Among the most famous finds from Bahariya are a fish-eating spinosaurus with a “sail” along the spine, a flat-faced crocodile stomatosuchus, which filtered a fish-eating spinosaurus with a “sail” along the spine, a flat-faced crocodile stomatosuchus , which filtered small animals from the water, like a whale, and a giant long-necked paralititan , reaching length of 26 meters and weight of 45 tons.
Against the background of such outstanding animals, a relatively small predatory dinosaur, about six meters long and weighing about a ton, does not look so remarkable.
However, there is one “but”: this is the first representative of abelisaurids – unusual carnivorous dinosaurs that flourished in the Cretaceous period throughout the southern hemisphere. They differed from northern tyrannosaurids in having a shortened skull, stocky hind legs, and tiny front legs.

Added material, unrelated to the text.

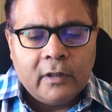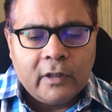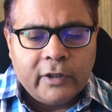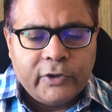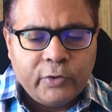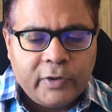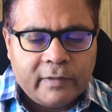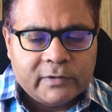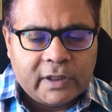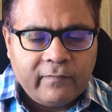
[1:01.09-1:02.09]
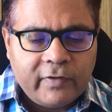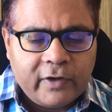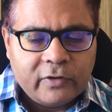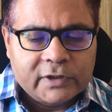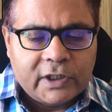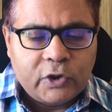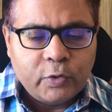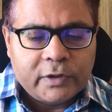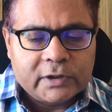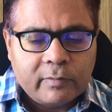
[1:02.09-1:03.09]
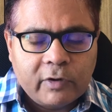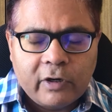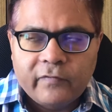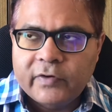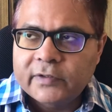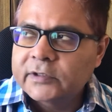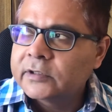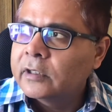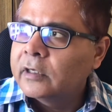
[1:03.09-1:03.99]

heard your name somewhere or seen you in some conference.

Of the new species of dinosaurs, only a single cervical vertebra, found back in 2016, has survived. So far, scientists have not given a name to the new species, but they have unequivocally identified the fossil as belonging to an abelisaurid, since the shape and structural features of the vertebra practically repeat the shape and structure of the vertebrae of other, more fully preserved abelisaurids, such as the South American carnotaurus .
It turns out that at least four species of large carnivorous dinosaurs coexisted in northern Africa in the early Cretaceous: while the Spinosaurus hunted fish in the water, the 12-meter Carcharodontosaurus and Bahariasaurus were the dominant land predators like the “cougar” and “wolf”, and the unnamed abelisaurid, judging by throughout, he hunted for smaller prey and the remains of food of large predators, playing the role of a “coyote”.
Surprisingly, there were not so many herbivorous dinosaurs found in the Bahariya Formation – only three species of long-necked sauropod dinosaurs , which is very few for such a number of carnivores. How did all these predators get along with each other?
This probably happened due to the division of habitats: spinosaurs were consumers of fish and other aquatic animals like small crocodiles, while terrestrial dinosaurs could trade in everything that came across to them “under their paw” – from a turtle thrown ashore to a stray from a herd of paralititans.